French scientific research institute had its budgets cut and to meet the new cost constraints, it settled on Swarm software-defined object storage from DataCore

Could you deploy 850TB of storage capacity for €150,000 – and not one euro more?

That was the challenge faced by the Institute of Plant Molecular Biology (IBMP) in Strasbourg, which it carried out using DataCore’s Swarm S3 software-defined object storage architecture on commodity hardware.

“Previously, the institute ran an annual budget of €4.4m to support 180 researchers,” says Jean-Luc Evrard, head of information systems at the institute. “That meant that every January we could invest €600,000 in research equipment or IT to support research. But that budget has fallen to around €2.2m, so there was nothing available for investment in IT.

“We had one possible solution – we could ask for emergency help from the state of €150,000. It’s a small amount compared to what we would have had and once it was spent, there would be nothing to deal with any further need to scale.”

Evrard adds that leasing arrangements with small payments made throughout the lifetime of the contract was not an option.

How to make one investment last several years

Since 2015, the IBMP has used DataCore’s SANsymphony software-defined storage, deployed on two redundant Dell Compellent arrays with a total capacity of 210TB. These arrays would ingest about 2TB of instrumentation data a day and Evrard was very satisfied with them.

Evrard likes DataCore’s solely software-defined approach, which works well within the constraint of having to buy hardware from suppliers specified by the organisation. He also praises their support, which saw responses within the hour from their London offices.

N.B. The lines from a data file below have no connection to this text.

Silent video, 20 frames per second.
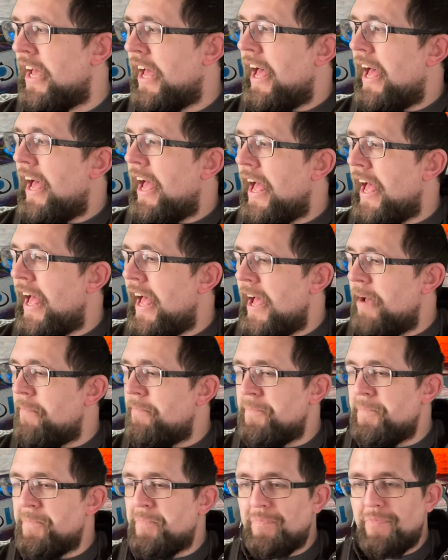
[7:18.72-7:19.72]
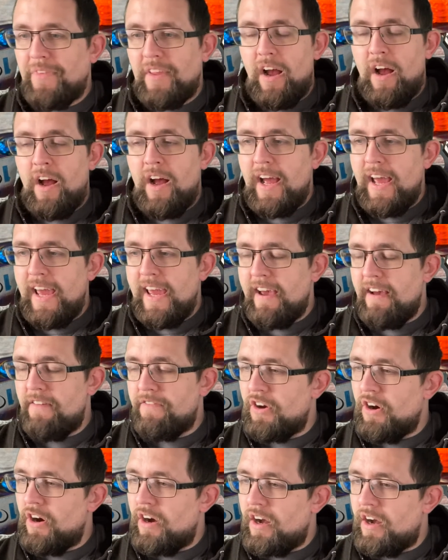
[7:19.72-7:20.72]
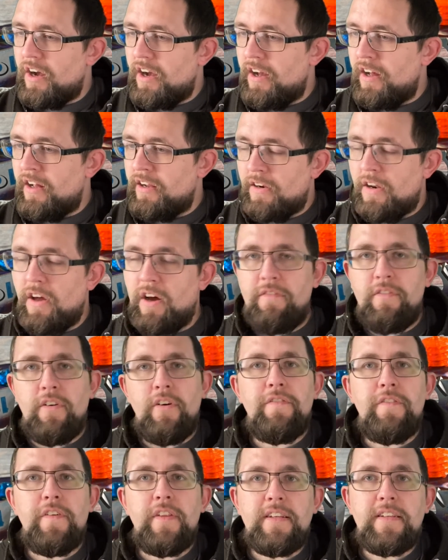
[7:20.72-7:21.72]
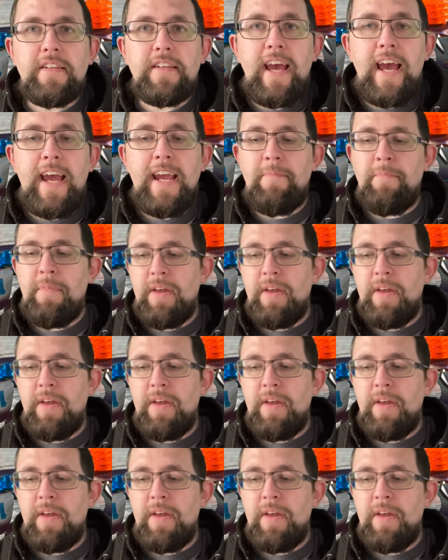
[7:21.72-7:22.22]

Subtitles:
I have got a lot of love for this game.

The problem was that other constraints on storage emerged as a result of new measuring equipment that produced a much heavier data payload. That brought the need to store 80TB of new data every year, with a retention period of at least 15 years because of the need to include data in regularly produced scientific publications.

But SANsymphony, which stands out in terms of speed of access, was not suited to this use case. The daily 2TB that it handled was not meant to be stored on it for more than a few weeks.

Even object storage busted the budget

So, in 2018, Evrard started looking for a new storage solution that would cost no more than €150,000.

“We quickly became certain that the storage needed to archive our data would have to be object storage,” he says. “In part, that was because it is not expensive, but also because it allows you to label things with a certain amount of metadata. That metadata allows researchers to cite evidence in their work more easily.”

Initially, Evrard looked at private cloud solutions. “OVHcloud told us they didn’t know how to do what we wanted,” he says. “We also went and looked at the University of Strasbourg, which had its own datacentre. When we said we had a budget of €150,000, they said they could host our data for three years, but after that,our storage was no longer guaranteed.”

So it was a case of falling back on more permanent solutions.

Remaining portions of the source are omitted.